The challenge here is how to point to this new file considering that its hash changes. I worry it requires JavaScript to edit an IPNS address on its own, which doesn’t seem very secure and reliable. Remember that I don’t wish to use other external services for functionality, only decentralized IPFS where browser-side JavaScript does all of the processing.

I absolutely agree on the implementation, and approach. Regarding the issue of keeping updated files “indexed”, after its hash changed, a simple solution could be to hold all profile files inside a directory, so on the “main page” you just iterate over the directory’s content (regardless of the hashes) and load the profile files into the view.

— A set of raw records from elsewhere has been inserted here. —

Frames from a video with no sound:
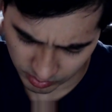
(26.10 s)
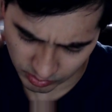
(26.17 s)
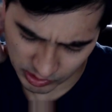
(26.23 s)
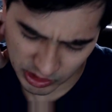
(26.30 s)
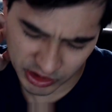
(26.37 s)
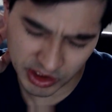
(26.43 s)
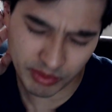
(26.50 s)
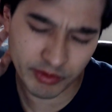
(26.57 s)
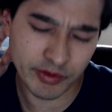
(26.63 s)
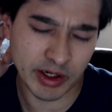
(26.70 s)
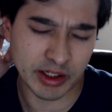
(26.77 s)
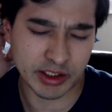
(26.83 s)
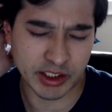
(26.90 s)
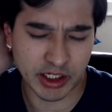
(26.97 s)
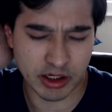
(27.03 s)
some of
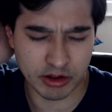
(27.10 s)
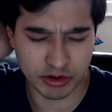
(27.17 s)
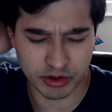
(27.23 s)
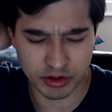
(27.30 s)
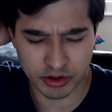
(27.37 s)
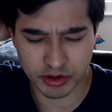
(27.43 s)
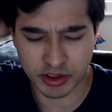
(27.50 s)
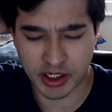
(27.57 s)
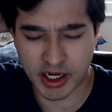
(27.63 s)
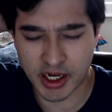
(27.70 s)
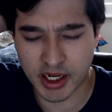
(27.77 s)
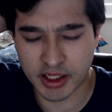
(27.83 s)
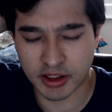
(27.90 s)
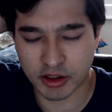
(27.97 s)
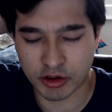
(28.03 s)
our characters,
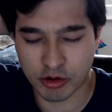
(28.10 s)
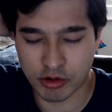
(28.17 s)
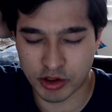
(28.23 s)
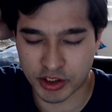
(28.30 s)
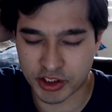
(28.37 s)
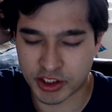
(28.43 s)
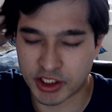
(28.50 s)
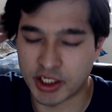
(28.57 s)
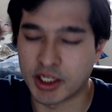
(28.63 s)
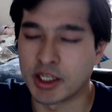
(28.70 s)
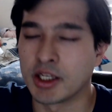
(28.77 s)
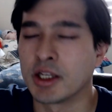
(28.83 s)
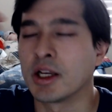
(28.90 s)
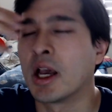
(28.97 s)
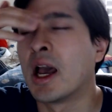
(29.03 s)
and of course
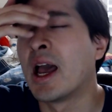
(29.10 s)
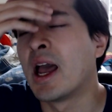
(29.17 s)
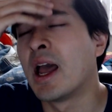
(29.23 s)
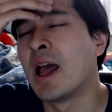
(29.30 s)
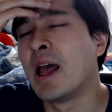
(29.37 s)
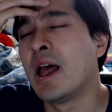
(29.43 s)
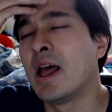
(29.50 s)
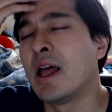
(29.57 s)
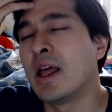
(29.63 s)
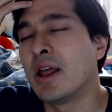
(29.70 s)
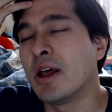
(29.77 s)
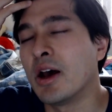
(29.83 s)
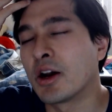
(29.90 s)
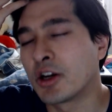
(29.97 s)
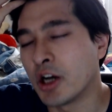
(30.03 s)
seeing
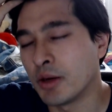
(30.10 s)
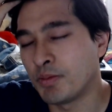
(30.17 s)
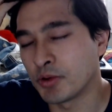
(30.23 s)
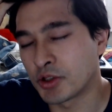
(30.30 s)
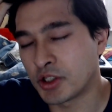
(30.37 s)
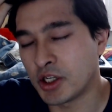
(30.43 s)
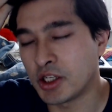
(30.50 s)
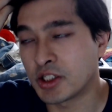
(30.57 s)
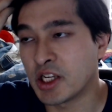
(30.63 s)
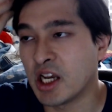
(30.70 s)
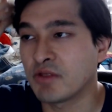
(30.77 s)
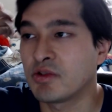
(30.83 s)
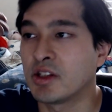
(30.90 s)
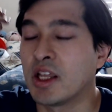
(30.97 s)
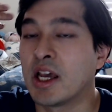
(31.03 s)
a couple scenes
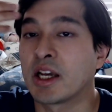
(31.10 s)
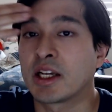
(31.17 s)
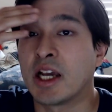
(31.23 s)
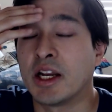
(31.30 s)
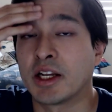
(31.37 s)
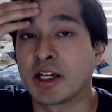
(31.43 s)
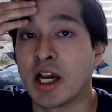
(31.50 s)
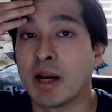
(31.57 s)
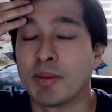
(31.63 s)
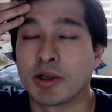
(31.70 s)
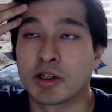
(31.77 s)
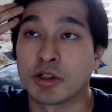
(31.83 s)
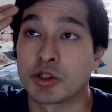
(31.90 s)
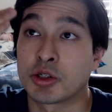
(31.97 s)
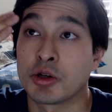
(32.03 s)
after that kind of got me
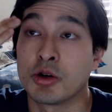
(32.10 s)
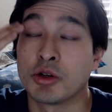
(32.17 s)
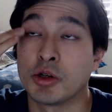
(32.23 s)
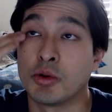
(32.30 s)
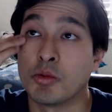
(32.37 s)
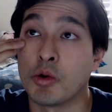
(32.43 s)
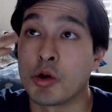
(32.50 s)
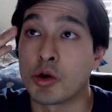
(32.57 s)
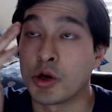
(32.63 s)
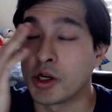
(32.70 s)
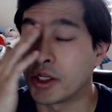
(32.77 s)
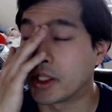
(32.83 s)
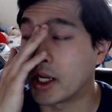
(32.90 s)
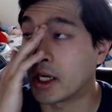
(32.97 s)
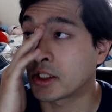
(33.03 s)
concerned and
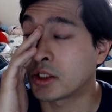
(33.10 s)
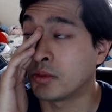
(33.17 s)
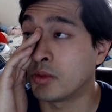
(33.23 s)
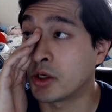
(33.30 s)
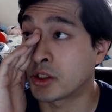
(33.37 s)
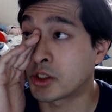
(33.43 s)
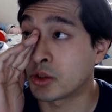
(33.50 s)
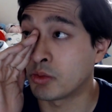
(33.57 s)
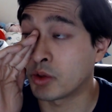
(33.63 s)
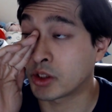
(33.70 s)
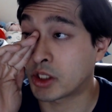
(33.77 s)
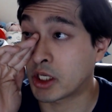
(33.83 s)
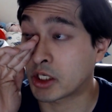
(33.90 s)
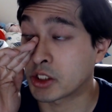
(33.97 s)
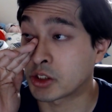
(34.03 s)
worried, not to mention what
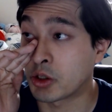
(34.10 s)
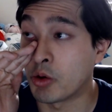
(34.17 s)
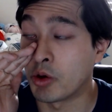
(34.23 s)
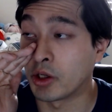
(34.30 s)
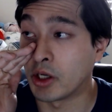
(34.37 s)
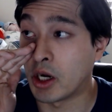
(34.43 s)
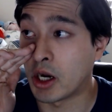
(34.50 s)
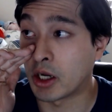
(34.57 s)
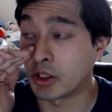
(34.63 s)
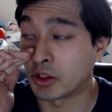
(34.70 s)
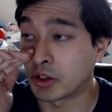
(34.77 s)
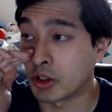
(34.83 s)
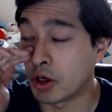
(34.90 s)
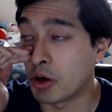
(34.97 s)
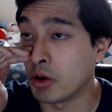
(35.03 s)
the heck is going on.
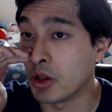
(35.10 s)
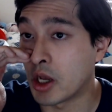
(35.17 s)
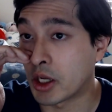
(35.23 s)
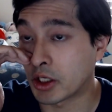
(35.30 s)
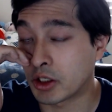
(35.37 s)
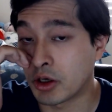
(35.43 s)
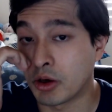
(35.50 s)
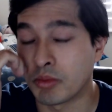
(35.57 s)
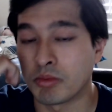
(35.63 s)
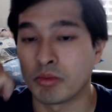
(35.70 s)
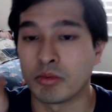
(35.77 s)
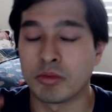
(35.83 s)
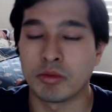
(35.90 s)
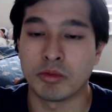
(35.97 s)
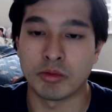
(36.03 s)
Though, like, um,
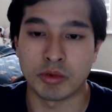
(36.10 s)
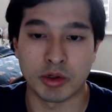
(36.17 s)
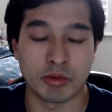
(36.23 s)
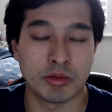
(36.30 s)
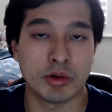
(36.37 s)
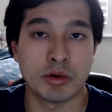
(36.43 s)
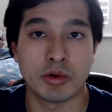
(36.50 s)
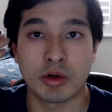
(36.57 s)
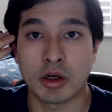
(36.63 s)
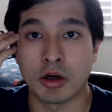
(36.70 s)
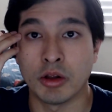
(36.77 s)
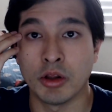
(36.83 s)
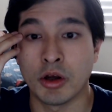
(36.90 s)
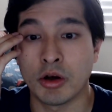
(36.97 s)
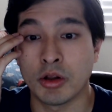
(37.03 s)
we w
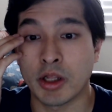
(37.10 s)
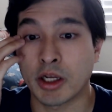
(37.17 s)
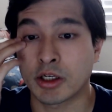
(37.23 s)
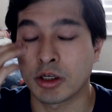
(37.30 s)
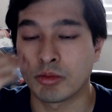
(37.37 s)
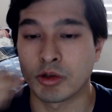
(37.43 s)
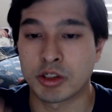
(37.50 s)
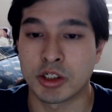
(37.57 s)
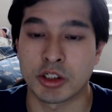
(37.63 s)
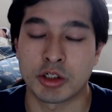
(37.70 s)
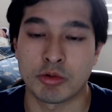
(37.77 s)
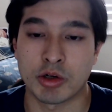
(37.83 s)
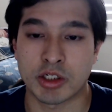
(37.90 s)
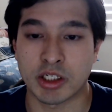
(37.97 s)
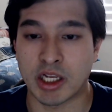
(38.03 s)
although, like, um, the
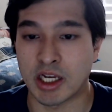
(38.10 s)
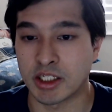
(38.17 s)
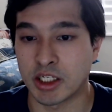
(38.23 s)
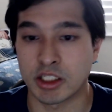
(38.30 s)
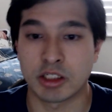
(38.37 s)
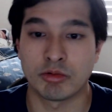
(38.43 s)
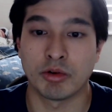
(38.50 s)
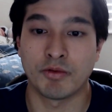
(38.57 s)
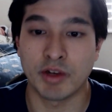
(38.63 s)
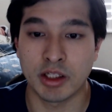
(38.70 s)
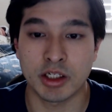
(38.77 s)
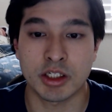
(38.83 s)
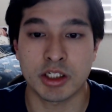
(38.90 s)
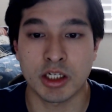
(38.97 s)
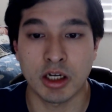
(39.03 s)
situation has yet to reveal
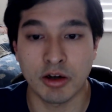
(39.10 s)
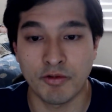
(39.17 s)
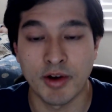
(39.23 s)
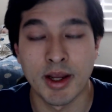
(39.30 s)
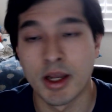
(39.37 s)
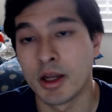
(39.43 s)
itself,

Hmmm. I’d assume that if you edit a directory, its own hash would change… though in either case, the hash of the file itself would still be modified. Iteration can’t do much if you have multiple files, as you still need reliable criteria to know which file you’re accessing via a constant filename. JavaScript would have to do the editing either way, so the question remains on how to lock changes to a directory behind a password or private key.

The correct solution feels like using JavaScript to update an IPNS address pointing to the profile json file. To make an analogy using the console commands, I believe JS would need to automate this:

ipfs add NEW_PROFILE_SETTINGS.json
ipfs name publish HASH_OF_NEW_PROFILE_SETTINGS.json

But of course if any script would do that, trolls would be able to erase everyone’s profile by messing with the IPNS pointer… the IPNS would have to be protected by a private key or a password. But of course, I don’t even know if browser JavaScript is capable of doing this on its own to begin with!

Hmmm, you may right, I haven’t had the opportunity to play with this stuff yet. I am about to fire up a Github repo and make some experiments. Would you be interested to join?

Sadly I’m both very busy and very new to IPFS. I just got the IPFS daemon working locally (pretty annoyed there’s no RPM repository for openSUSE yet) and messed around with a few basic commands.

I wish to have a good structure and proof-of-concept for the project first, I will likely attempt this locally. If it grows into something big, it will definitely need a team to develop it further, as there’s only so much I can do with my limited experience.

Ok, I will be back if I will have any interesting news. :slight_smile:

can I do this if I added a directory with 10 files and i want to update only one? or I’ve to re-publish the entire directory?